# Forum Home Renovation Demolition  Portable Storage Units Rental for Renovation Project? (involves demo)

## jbrenovations

Greetings All, 
I am going to be starting an intense home renovation project soon and I am looking for companies somewhere in the NE region of the states that offer a similar service to PODS, except the unit need not be transported or moved. Basically I am looking for a storage unit to hold my home belongings for a few weeks while everything is under intense construction. Also, if anyone has any experience with projects like this, if you know what size unit is appropriate for a mildly furnished but average sized two floor home. Does anyone know of any companies that AREN'T PODS that offers this service in the North Eastern, Philadelphia regions (specifically)? PODS seems to be dominating this industry and I am not too fond of their prices so any similar services would be great. Thank you for your feedback! 
-J

----------


## phild01

:Australia: Oz site, limited help here!

----------


## jbrenovations

What does Oz site mean?

----------


## jbrenovations

Ahhh, Australia!

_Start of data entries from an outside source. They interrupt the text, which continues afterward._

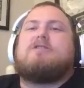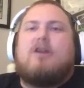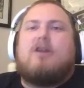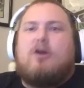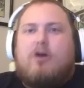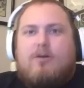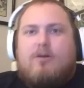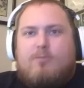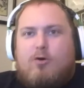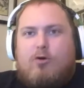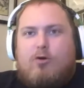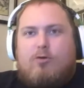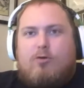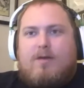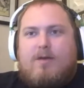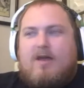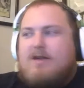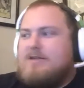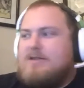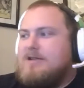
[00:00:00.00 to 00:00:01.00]
a good mood
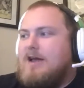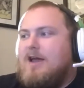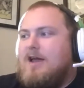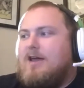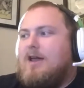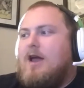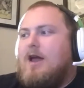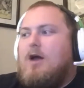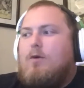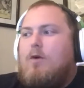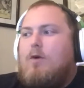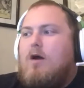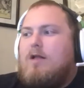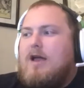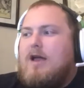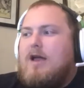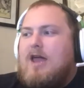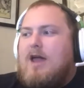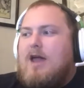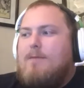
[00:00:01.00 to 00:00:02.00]
because, like, while
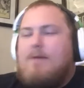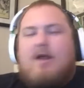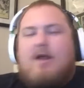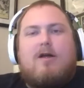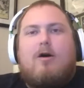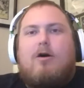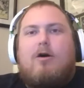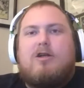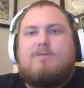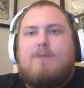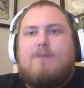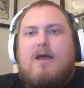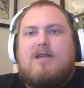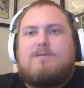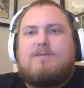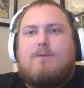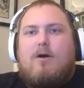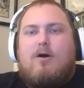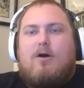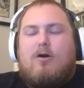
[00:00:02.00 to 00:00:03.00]
I can't bet college
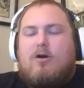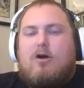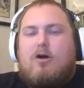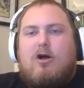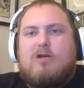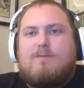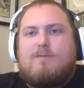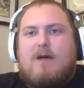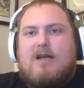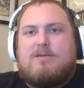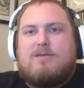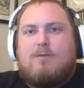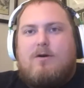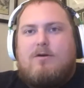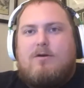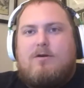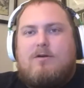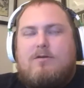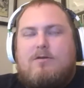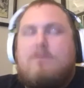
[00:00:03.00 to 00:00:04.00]
baseball or college
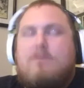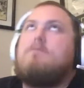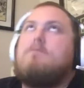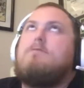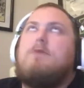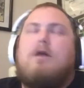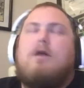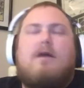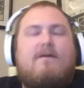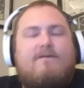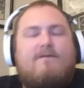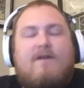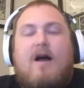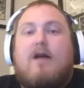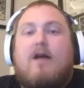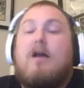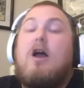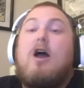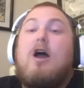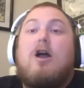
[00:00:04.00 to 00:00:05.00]
basketball,
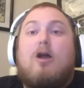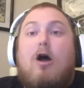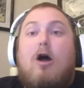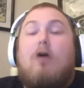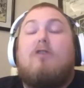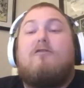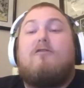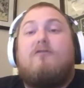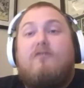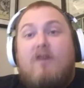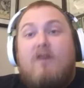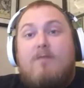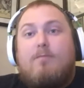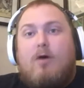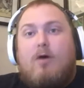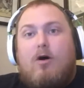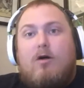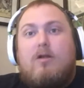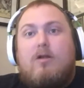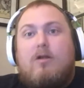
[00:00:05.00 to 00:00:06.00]
fuck, college
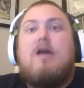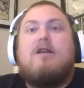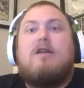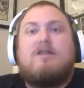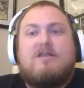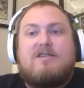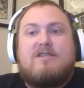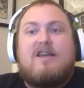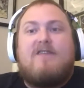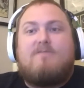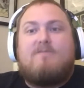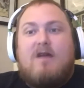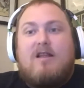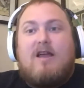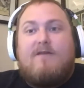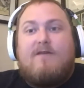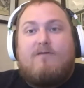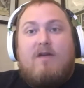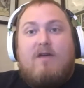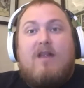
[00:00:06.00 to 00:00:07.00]
football to save my
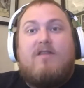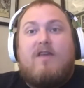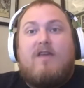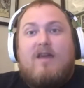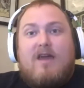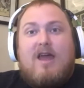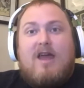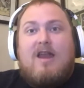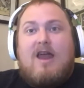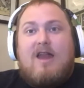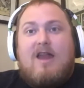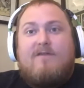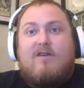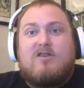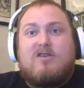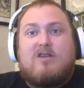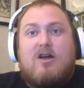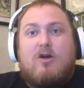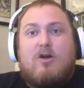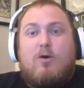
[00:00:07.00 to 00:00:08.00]
life for anything, and N F
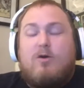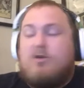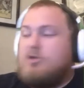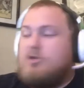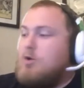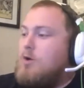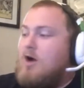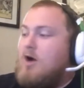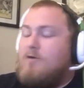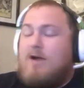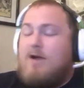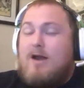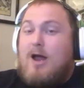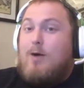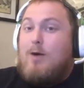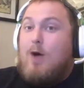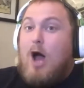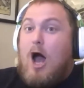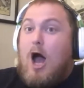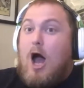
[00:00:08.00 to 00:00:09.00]
L's not going so hot right
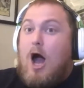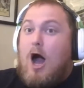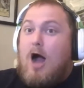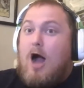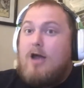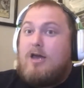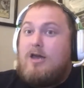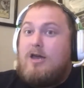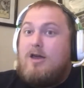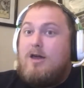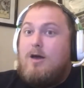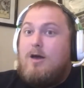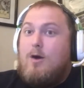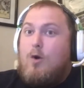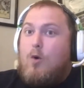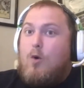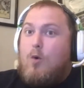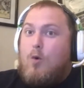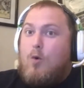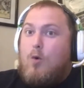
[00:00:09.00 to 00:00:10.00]
now. Hockey,
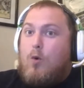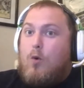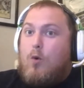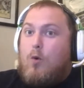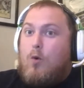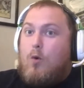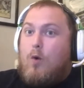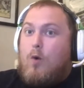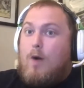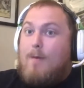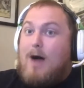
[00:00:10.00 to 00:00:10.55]
I'm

Well, if anything then, anyone have experience with sizes?

----------


## Marc

Hum ... a few _weeks_? 
I love your optimism ! 
As far as sizes, if your house is say 200 m2 per floor I would take a guess and say you need a minimum of 50 m2 storage space.
Do you have room for shipping containers in your front yard? (Or your neighbours yard) A couple of 40 footers may be all you need

----------


## toooldforthis

build the garage first.
storage solution solved.

----------


## commodorenut

Not sure if you get them over there or not, but "one way" shipping containers from China are quite cheap to buy, and when you're done, it won't take long to sell for not much less than you paid for it.  They are pretty good quality for what they are - I wouldn't use one on a farm and expect 20 years out of it, but for what you want, or storage for a few years, they're perfect - they are practically new, and cheap. 
The "rental" cost will be the loss made on the container itself, and the transport fees, but if you work it out against renting a commercial storage option, it becomes far cheaper after only a few weeks (and more convenient if you end up with building delays).

----------